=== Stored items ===
↓↓↓

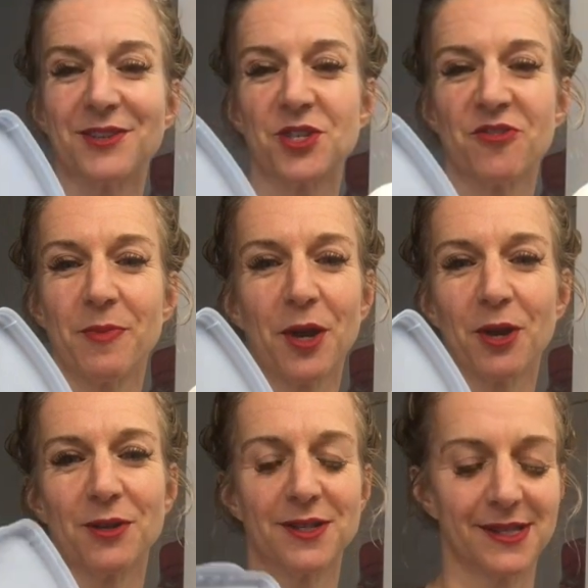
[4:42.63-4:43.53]
So if my
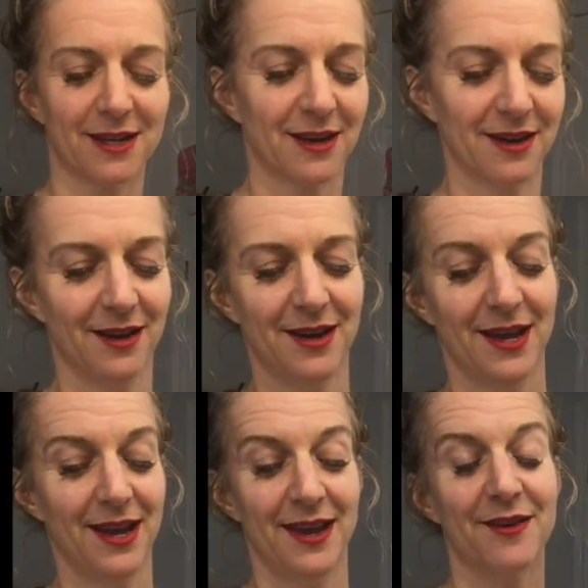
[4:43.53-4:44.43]
girls are,
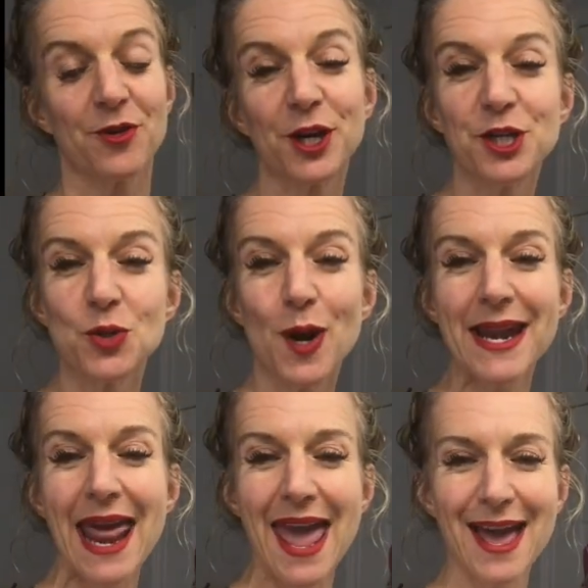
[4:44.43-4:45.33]
if we're gonna do
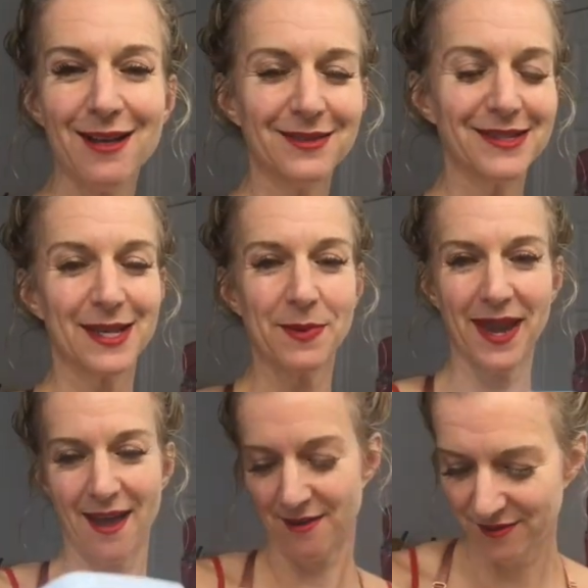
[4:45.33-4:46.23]
our nails, then we
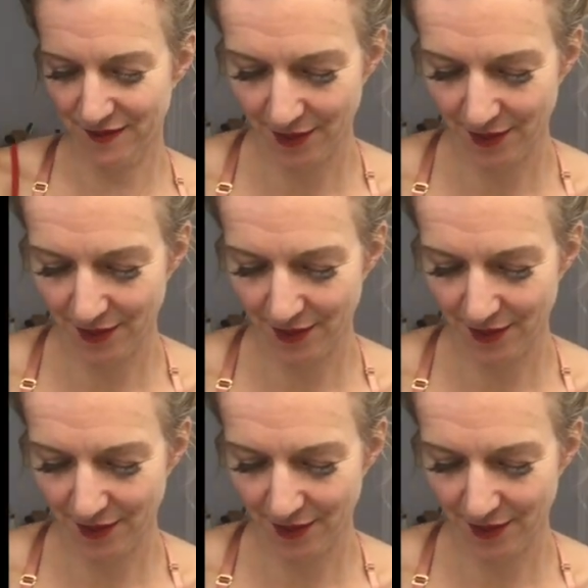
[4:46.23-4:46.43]
have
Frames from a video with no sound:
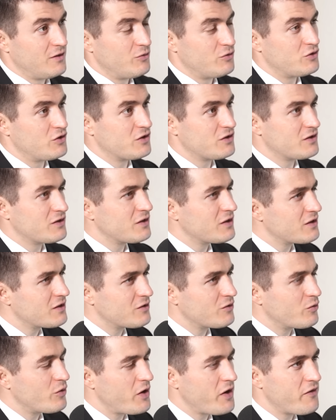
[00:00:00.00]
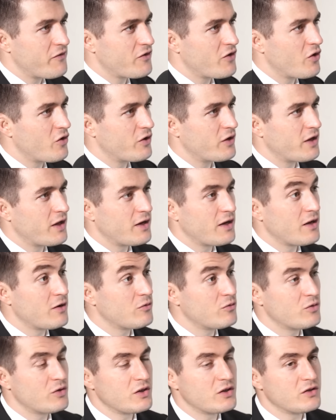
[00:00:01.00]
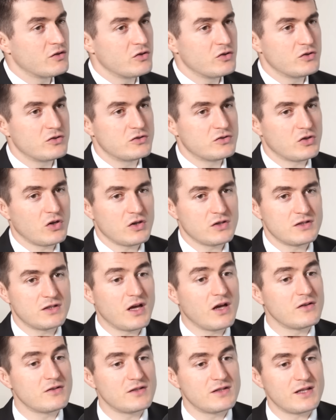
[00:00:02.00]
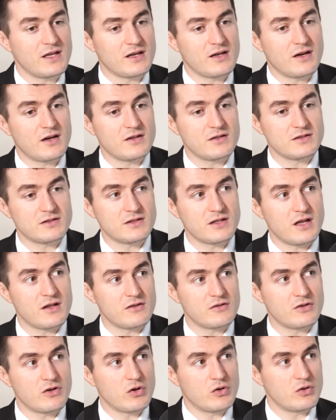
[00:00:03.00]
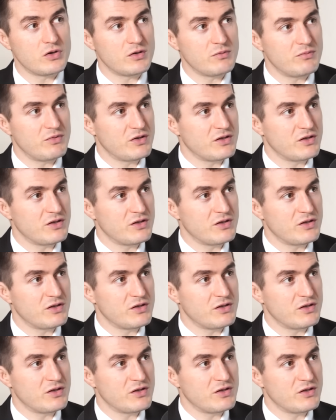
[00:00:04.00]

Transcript: which is another way of coding. And I don't want to talk down to that kind of style of coding,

↑↑↑

=== TASK TO COMPLETE ===
Each line above should be printed again exactly, though the pictures should not be.

=== SOLUTION TO THE PROBLEM ===
[4:42.63-4:43.53]
So if my
[4:43.53-4:44.43]
girls are,
[4:44.43-4:45.33]
if we're gonna do
[4:45.33-4:46.23]
our nails, then we
[4:46.23-4:46.43]
have
Frames from a video with no sound:
[00:00:00.00]
[00:00:01.00]
[00:00:02.00]
[00:00:03.00]
[00:00:04.00]

Transcript: which is another way of coding. And I don't want to talk down to that kind of style of coding,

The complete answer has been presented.